A Câmara Municipal de Lisboa aprovou recentemente um masterplan ambicioso para a requalificação de uma área de 28 hectares situada entre Marvila e Beato, na zona ribeirinha da capital portuguesa. Desenvolvido pelos escritórios MVRDV e OODA, em parceria com a LOLA Landscape Architects e a consultoria Thornton Tomasetti, o projeto visa transformar um território atualmente fragmentado e subutilizado em um novo distrito urbano integrado.
A proposta, batizada de The Marvila Masterplan, estabelece as diretrizes para a introdução de 1.400 novas unidades habitacionais, além de infraestruturas públicas, áreas comerciais e serviços essenciais. A iniciativa é de natureza privada, liderada pelo principal proprietário do terreno, mas conta com coordenação direta da administração municipal e da estatal Infraestruturas de Portugal.
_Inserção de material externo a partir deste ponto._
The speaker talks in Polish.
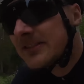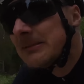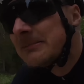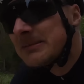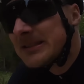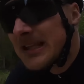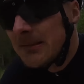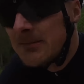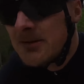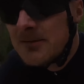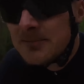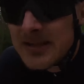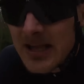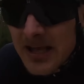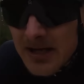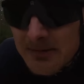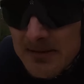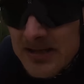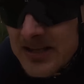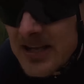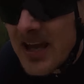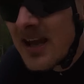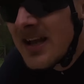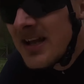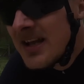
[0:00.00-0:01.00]
w tym samym
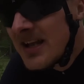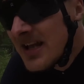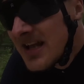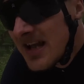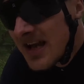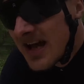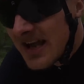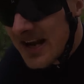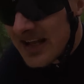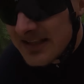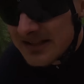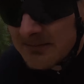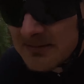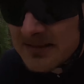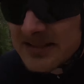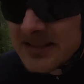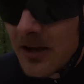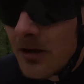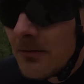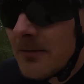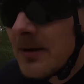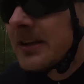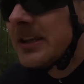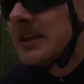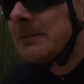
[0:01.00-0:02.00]
terminie razem z
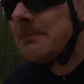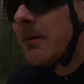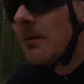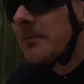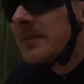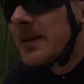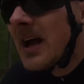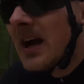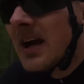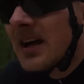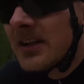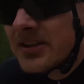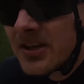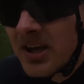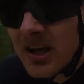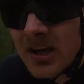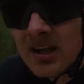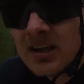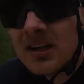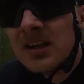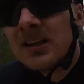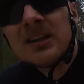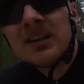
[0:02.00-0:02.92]
całą ekipą jechać,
A lógica do desenho urbano
O conceito central do projeto é a regeneração liderada pela paisagem, uma abordagem que prioriza a integração ambiental antes da ocupação imobiliária densa. Em vez de uma abordagem convencional de loteamento, a equipe de arquitetos buscou costurar a malha urbana existente com o curso do rio Tejo. A estratégia reflete uma mudança de paradigma no urbanismo contemporâneo, onde o espaço público deixa de ser um resíduo entre edifícios para se tornar o elemento ordenador da vida cotidiana.
Historicamente, a região de Marvila e Beato foi marcada por um passado industrial que deixou cicatrizes no tecido urbano, criando barreiras físicas e sociais entre os bairros e a orla. Ao planejar um distrito que prioriza a conectividade, o masterplan busca não apenas criar moradias, mas recuperar a identidade local, permitindo que a população retome o acesso a áreas antes inacessíveis devido a galpões abandonados e infraestruturas ferroviárias.
Mecanismos de viabilidade
A execução do plano depende de uma articulação complexa entre o setor privado e o poder público. A coordenação com a Infraestruturas de Portugal é um ponto crucial, dado que a área é atravessada por malhas ferroviárias que historicamente isolaram o rio da cidade. O sucesso do empreendimento repousa na capacidade de criar espaços de transição que permitam a circulação de pedestres e ciclistas, superando as barreiras logísticas que definiram o declínio industrial da zona.
Além disso, o modelo de negócio por trás da iniciativa sugere uma tendência crescente de grandes proprietários de terras em capitais europeias assumindo o papel de desenvolvedores urbanos. Ao submeter o plano à aprovação da Câmara Municipal, os investidores buscam segurança jurídica para um projeto que, embora privado, possui um impacto público significativo na oferta habitacional de Lisboa.
Impactos e stakeholders
Para os moradores de Lisboa, a promessa é de um novo polo de convivência que alivia a pressão habitacional na região central. No entanto, o desafio será manter a diversidade socioeconômica, evitando que a requalificação resulte em um processo de gentrificação acelerada, comum em áreas ribeirinhas revitalizadas na Europa. Reguladores e sociedade civil estarão atentos à execução das promessas de equipamentos públicos contidas no projeto.
Concorrentes e desenvolvedores imobiliários observam a iniciativa como um possível benchmark para outras áreas industriais em desuso na Península Ibérica. A escala do projeto, aliada à reputação internacional dos escritórios envolvidos, coloca o Marvila Masterplan sob um escrutínio rigoroso quanto à sua real capacidade de entrega e integração com a cidade consolidada.
Perspectivas futuras
O que permanece incerto é o cronograma detalhado de implementação e como as fases de construção serão articuladas para minimizar o impacto na rotina dos bairros vizinhos. A transição de um terreno abandonado para um distrito funcional exigirá uma gestão cuidadosa de expectativas e prazos, especialmente no que tange à infraestrutura de transporte público.
Acompanhar a evolução das obras e o compromisso real dos investidores com as áreas verdes será fundamental para avaliar se este masterplan será um modelo de regeneração urbana para outras cidades brasileiras que enfrentam desafios similares de revitalização de zonas portuárias ou industriais. A transformação de Marvila é, antes de tudo, um teste sobre a viabilidade de se construir uma cidade mais densa, porém humana e conectada.